結論として、リーファイ様は鈍いところがあるけれど、悪い人ではなさそうだ。
今のところ、お姉さまはまるで前世の「推し」を見るような感じで、リーファイ様を崇めているようだ。
音声のみなのに、なんでそんなことまでわかるのか、ですって?
前世から数えて幾星霜、姉妹をやって来たのだ。そこは阿吽の呼吸というやつです。
そしてやっぱり、リーファイ様は第二王子殿下の命令でお姉さまに近づいたらしい。
週末の顔合わせ前に、どんな人物か知りたかったのだろう。しかし、お姉さまの趣味は金髪碧眼ではなく、リーファイ様のような黒髪黒目のメガネ男子だ。
ある意味、スパイとして最も相性の悪い。いや、むしろいいのか?
このままでは、顔合わせ前にお姉さまはリーファイ様に落ちてしまう。

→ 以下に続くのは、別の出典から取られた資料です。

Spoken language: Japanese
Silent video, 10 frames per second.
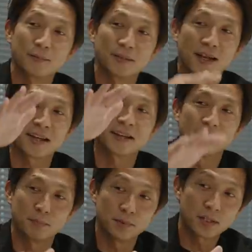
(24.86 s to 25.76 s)
もうない
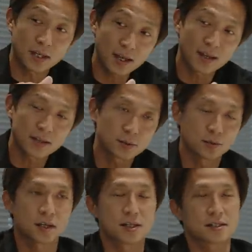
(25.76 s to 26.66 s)
分だけ
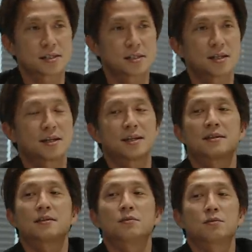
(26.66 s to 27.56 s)
ちょっと計算しながらっ
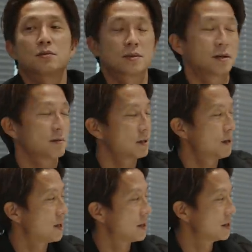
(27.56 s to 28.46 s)
ていうことになるん
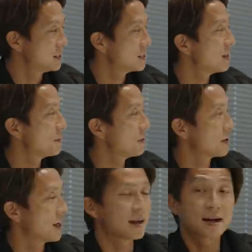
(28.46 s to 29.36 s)
で、まあ、2試合目の
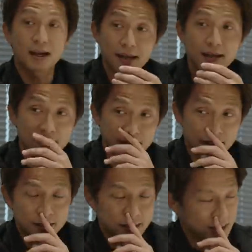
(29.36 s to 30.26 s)
展開
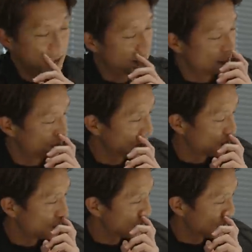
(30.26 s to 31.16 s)
次第にはなると
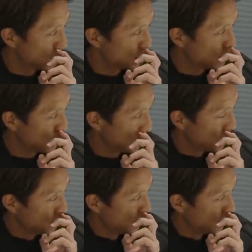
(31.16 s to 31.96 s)
思いますけど、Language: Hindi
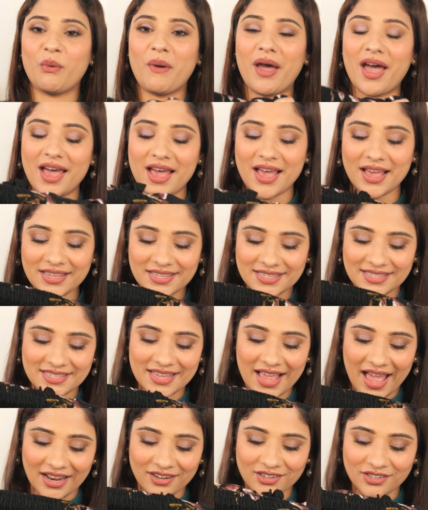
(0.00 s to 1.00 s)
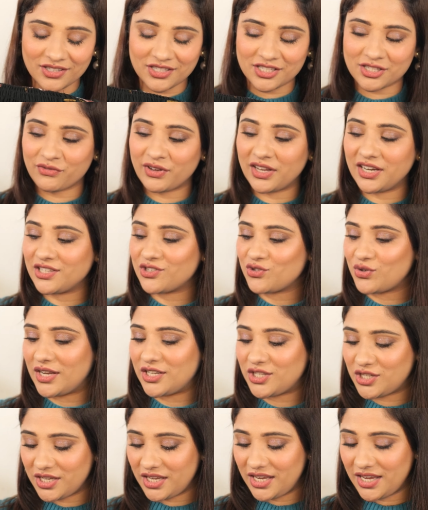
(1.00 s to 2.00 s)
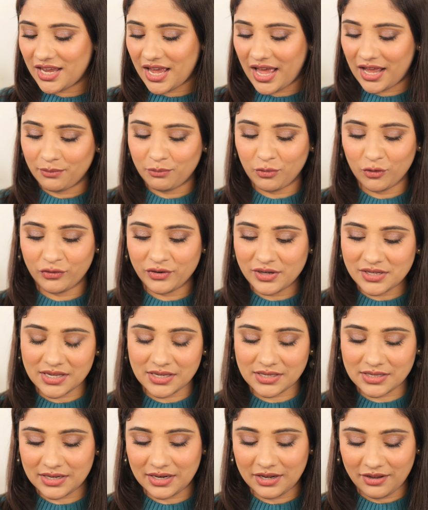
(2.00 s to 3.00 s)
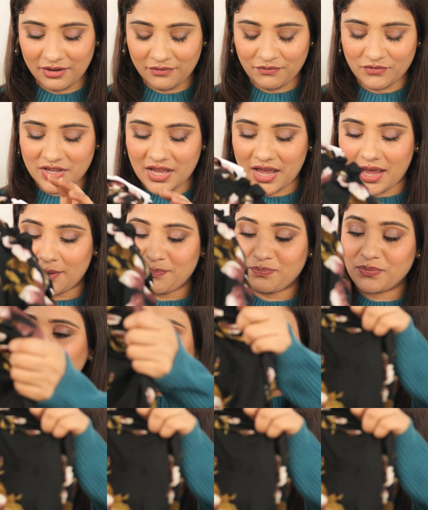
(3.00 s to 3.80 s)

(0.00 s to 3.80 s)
ड्रेस एंड वेरी स्ट्रेची एंड पुफीज स्लीव्स हैं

いや、ほぼ落ちてるといっていいだろう。
まぁ、リーファイ様の方にまだ脈がないようだが。
そもそもお姉さまの好みではないんだよね、第二王子。
でも、どうしよう。
お姉さまに第二王子との顔合わせに行ってもらわないと、わたしが会いに行く理由がなくなってしまう。
なのでお姉さま、なんとか顔合わせまで頑張って。
それにしても、つくづくこの七歳という年の差がうらめしい。
果たして、第二王子は婚約者候補というには微妙な、十歳の幼女のために時間を作ってくれるだろうか。

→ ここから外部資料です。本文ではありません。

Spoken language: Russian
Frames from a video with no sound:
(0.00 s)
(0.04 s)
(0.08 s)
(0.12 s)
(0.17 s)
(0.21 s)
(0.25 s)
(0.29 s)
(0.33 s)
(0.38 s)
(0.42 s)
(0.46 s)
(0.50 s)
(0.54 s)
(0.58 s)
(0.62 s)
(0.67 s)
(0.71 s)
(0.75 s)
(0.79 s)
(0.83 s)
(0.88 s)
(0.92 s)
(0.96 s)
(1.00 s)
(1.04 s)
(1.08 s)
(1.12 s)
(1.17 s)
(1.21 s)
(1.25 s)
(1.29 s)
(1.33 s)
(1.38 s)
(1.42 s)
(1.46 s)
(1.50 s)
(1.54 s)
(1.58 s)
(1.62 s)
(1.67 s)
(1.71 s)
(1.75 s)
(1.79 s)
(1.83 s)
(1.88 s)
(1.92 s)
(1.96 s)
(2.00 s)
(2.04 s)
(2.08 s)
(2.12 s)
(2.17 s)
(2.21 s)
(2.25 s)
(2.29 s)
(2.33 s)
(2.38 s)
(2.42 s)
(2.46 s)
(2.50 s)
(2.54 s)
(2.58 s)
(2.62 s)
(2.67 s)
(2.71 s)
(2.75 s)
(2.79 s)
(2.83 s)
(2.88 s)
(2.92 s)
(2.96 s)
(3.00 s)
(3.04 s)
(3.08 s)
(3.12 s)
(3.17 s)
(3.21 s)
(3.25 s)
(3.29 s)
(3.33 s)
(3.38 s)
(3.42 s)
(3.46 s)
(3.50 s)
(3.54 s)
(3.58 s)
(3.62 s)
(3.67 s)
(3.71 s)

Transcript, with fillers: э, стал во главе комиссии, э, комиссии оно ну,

フューリーを使う、という手は最後の最後にしておきたい。
いいように使わせてもらっているが、精霊という存在をなるべくなら公言したくない。
基本的に彼らは永遠の命を持ち、自由な存在だ。フューリーだって今はわたしに縛られているが、わたしが死ぬまでの期間限定の契約だからこそ、あまんじて受け入れてくれているのだ。
この世界には魔法と呼べるものはない。
その代わり、というか、精霊という存在が神のように崇められている。
この国には王族に次ぐ権威であるハートレイ家があり、精霊教会という国教会を束ねている。その後継者には、精霊に愛されている者が選ばれるらしい。

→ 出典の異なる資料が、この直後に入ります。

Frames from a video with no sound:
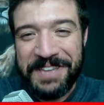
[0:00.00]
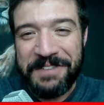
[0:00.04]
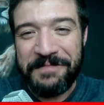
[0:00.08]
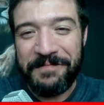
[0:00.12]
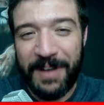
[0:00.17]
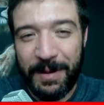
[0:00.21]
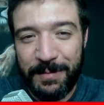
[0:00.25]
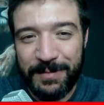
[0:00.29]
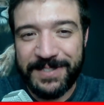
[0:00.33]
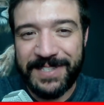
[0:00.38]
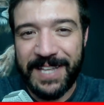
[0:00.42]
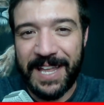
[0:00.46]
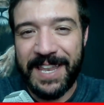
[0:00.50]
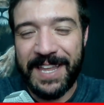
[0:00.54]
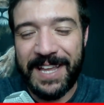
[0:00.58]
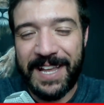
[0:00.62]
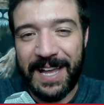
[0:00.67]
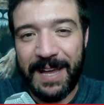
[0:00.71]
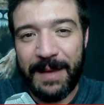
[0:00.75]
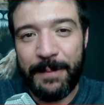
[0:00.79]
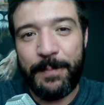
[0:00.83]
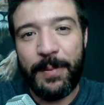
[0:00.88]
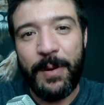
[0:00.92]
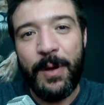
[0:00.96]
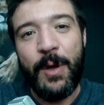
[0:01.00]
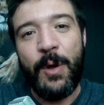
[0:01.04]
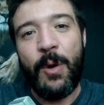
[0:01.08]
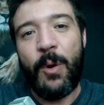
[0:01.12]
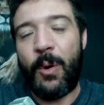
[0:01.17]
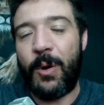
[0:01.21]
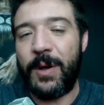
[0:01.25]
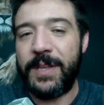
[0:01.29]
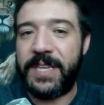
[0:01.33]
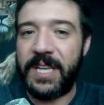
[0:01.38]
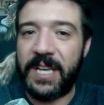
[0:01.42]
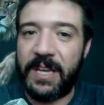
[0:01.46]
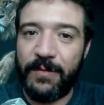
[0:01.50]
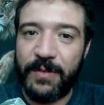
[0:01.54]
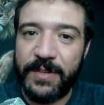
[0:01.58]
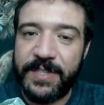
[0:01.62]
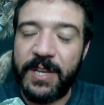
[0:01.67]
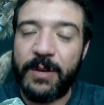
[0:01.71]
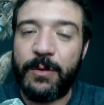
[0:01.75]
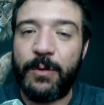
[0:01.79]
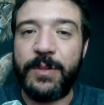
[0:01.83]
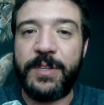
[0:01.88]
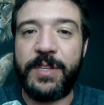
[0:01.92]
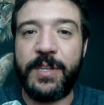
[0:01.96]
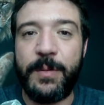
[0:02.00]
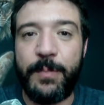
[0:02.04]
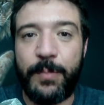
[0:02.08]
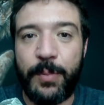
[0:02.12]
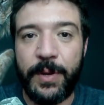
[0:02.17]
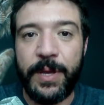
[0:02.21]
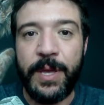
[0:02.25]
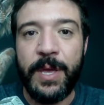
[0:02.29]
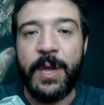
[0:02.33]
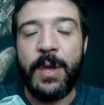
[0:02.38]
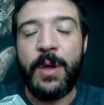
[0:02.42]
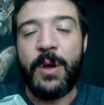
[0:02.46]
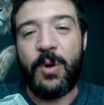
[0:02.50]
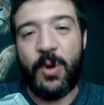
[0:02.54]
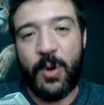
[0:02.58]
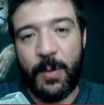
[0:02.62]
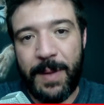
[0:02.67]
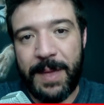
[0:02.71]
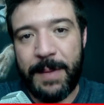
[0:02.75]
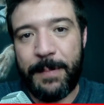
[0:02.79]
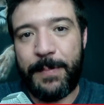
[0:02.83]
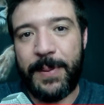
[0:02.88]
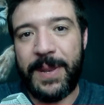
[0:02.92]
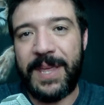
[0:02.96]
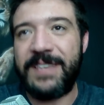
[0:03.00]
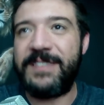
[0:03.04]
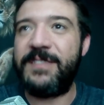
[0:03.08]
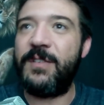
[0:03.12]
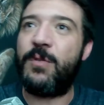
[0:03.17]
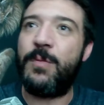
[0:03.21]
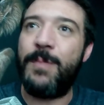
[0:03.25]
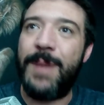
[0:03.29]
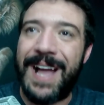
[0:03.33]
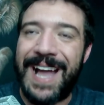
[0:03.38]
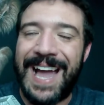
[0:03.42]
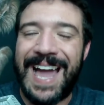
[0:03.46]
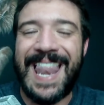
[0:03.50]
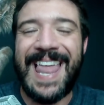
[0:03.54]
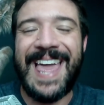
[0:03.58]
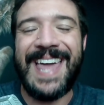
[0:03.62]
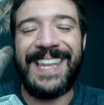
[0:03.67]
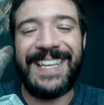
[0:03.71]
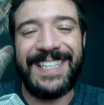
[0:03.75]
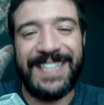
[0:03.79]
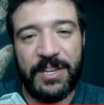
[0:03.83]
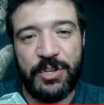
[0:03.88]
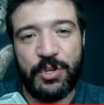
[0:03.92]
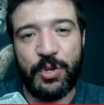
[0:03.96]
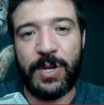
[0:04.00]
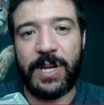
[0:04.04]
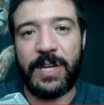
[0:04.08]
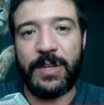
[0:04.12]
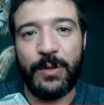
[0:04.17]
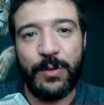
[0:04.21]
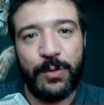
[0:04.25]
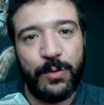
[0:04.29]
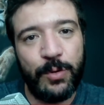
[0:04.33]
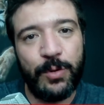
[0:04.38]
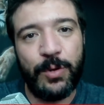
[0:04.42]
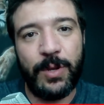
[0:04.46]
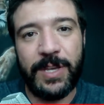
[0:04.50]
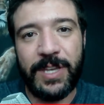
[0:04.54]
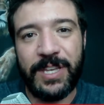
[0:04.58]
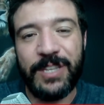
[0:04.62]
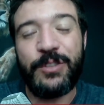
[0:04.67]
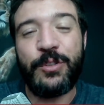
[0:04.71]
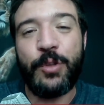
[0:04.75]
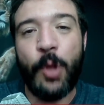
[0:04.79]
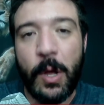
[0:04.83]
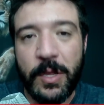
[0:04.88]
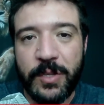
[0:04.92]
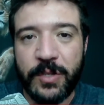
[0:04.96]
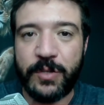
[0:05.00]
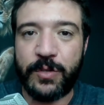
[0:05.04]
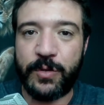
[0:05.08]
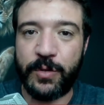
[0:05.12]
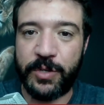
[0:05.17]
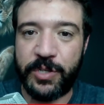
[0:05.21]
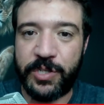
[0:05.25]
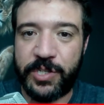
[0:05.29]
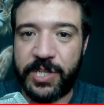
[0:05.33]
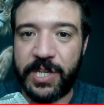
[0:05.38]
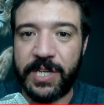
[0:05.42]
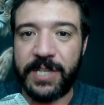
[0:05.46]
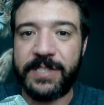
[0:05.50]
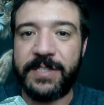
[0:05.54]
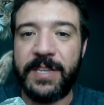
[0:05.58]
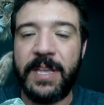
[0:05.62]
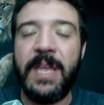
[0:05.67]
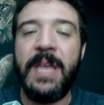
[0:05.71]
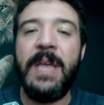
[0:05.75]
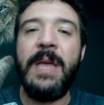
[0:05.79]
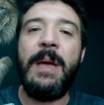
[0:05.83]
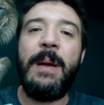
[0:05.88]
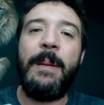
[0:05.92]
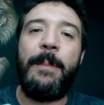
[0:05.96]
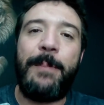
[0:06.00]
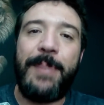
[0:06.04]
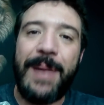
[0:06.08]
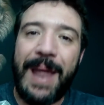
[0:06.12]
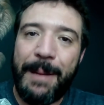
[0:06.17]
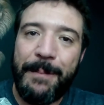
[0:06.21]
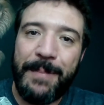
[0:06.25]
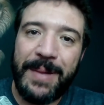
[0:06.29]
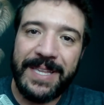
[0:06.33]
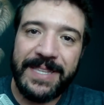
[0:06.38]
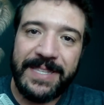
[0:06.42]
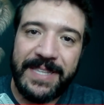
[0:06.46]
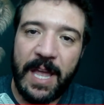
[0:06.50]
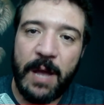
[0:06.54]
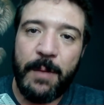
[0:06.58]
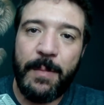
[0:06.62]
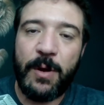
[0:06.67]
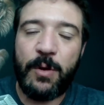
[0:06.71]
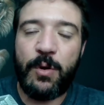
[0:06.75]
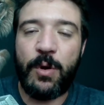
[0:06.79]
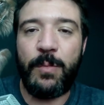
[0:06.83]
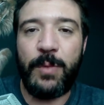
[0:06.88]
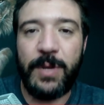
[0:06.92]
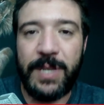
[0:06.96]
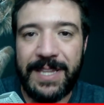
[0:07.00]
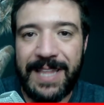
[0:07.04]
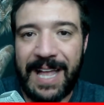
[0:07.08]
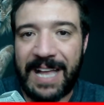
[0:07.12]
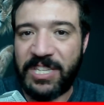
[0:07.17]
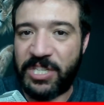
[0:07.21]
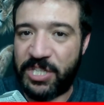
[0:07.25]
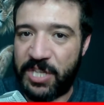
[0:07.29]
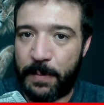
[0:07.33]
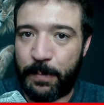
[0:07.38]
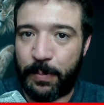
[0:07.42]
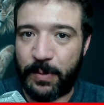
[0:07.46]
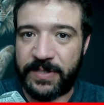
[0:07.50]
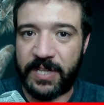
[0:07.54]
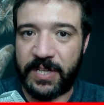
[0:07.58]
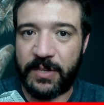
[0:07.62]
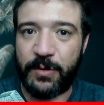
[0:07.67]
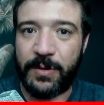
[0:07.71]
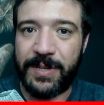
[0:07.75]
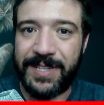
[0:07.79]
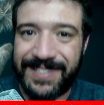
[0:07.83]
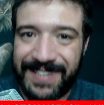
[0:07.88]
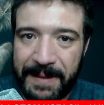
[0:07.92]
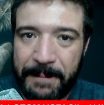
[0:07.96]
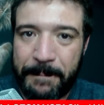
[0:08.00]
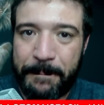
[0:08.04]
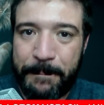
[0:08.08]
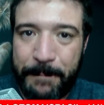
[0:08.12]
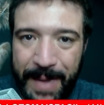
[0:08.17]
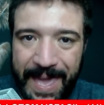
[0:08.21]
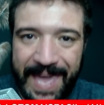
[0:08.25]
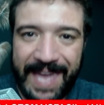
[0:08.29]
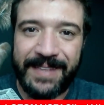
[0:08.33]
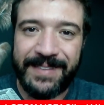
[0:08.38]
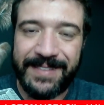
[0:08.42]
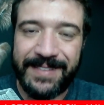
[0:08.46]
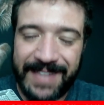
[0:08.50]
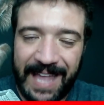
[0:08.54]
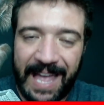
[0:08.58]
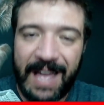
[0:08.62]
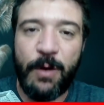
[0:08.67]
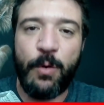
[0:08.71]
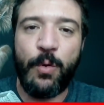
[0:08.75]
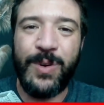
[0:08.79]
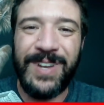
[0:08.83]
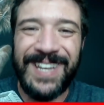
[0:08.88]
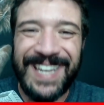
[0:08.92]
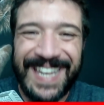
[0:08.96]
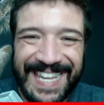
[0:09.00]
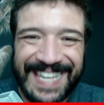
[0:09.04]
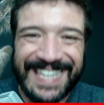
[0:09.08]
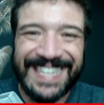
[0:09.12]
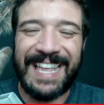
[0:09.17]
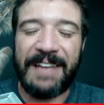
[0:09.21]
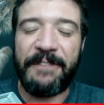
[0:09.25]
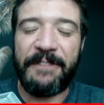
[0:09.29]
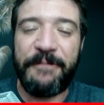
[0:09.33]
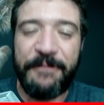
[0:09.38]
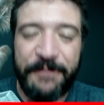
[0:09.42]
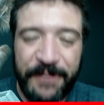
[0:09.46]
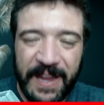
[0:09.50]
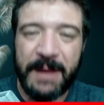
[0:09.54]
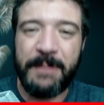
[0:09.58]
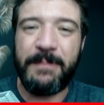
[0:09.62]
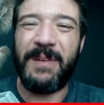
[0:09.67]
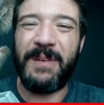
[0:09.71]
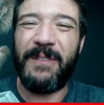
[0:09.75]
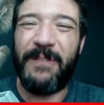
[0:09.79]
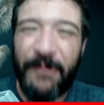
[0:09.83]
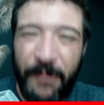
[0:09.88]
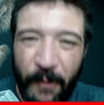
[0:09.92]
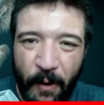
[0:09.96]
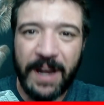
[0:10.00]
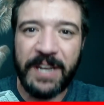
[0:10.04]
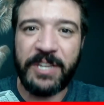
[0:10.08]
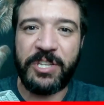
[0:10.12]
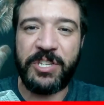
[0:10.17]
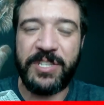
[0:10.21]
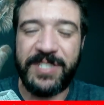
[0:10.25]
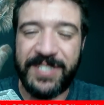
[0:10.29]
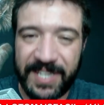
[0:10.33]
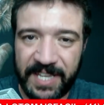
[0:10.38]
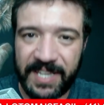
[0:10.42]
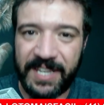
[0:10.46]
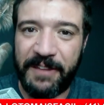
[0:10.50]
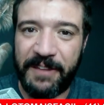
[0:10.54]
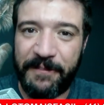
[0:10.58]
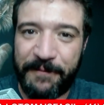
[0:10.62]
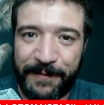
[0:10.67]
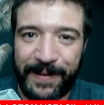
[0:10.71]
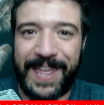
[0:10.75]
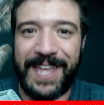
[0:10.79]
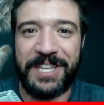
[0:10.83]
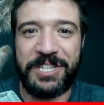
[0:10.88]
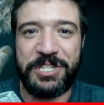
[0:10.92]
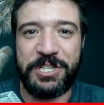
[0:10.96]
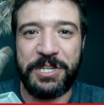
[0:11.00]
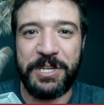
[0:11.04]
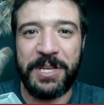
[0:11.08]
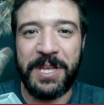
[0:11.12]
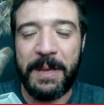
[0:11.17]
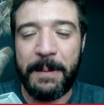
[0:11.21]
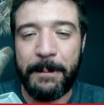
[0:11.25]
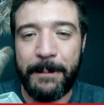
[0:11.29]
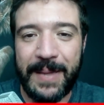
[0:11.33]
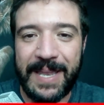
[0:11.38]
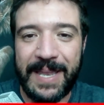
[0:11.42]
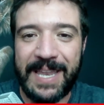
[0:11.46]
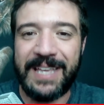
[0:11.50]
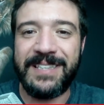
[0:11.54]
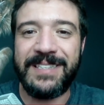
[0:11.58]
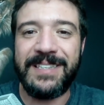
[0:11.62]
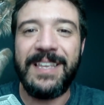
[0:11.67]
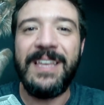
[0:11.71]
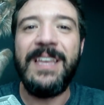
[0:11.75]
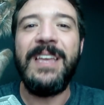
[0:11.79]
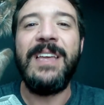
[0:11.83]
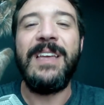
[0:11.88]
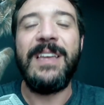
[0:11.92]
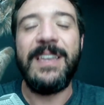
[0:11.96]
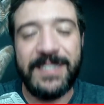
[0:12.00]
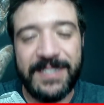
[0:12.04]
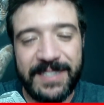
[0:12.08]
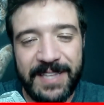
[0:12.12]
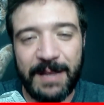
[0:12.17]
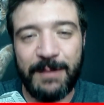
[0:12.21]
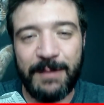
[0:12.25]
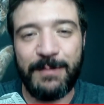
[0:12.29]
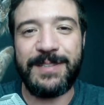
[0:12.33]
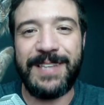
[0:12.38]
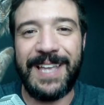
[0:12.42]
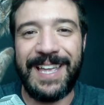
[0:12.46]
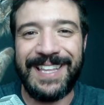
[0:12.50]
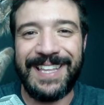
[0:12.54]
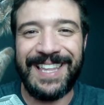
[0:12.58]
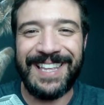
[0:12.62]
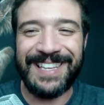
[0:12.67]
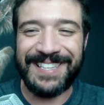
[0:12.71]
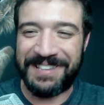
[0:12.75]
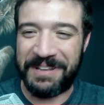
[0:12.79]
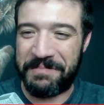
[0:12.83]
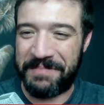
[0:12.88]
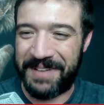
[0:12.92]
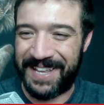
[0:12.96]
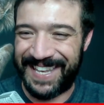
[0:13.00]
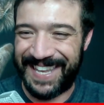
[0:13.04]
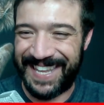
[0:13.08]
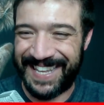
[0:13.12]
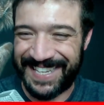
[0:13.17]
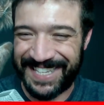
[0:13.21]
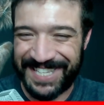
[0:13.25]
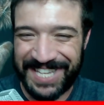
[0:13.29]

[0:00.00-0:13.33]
Vamos estar em campo. Outra é que você contribui com uma empresa e com uma galera que está jogando duro aqui todos os dias para manter uma comunidade de apostadores em pé, tá? Unida, firme, forte, seguindo em frente, beleza? Estamos aí dessa maneira.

どういう選考基準なのかはあいまいだが、わたしはそれに相当しそうだ。
この家から出て、知らない家門の後継者になるなどごめんだ。
今のままで十分。
余計な波風は立たせなくてもいい。
慎重な性格、と断じたからこそ、あの自称神もわたしに精霊を付けてくれたのだと思う。
わたしの性格故に、精霊という存在を秘匿し、守るだろうと信頼してくれたのだ。
その信頼に報いるためにも、わたしは一生、この秘密をわたし一人の胸にしまっておくつもりだ。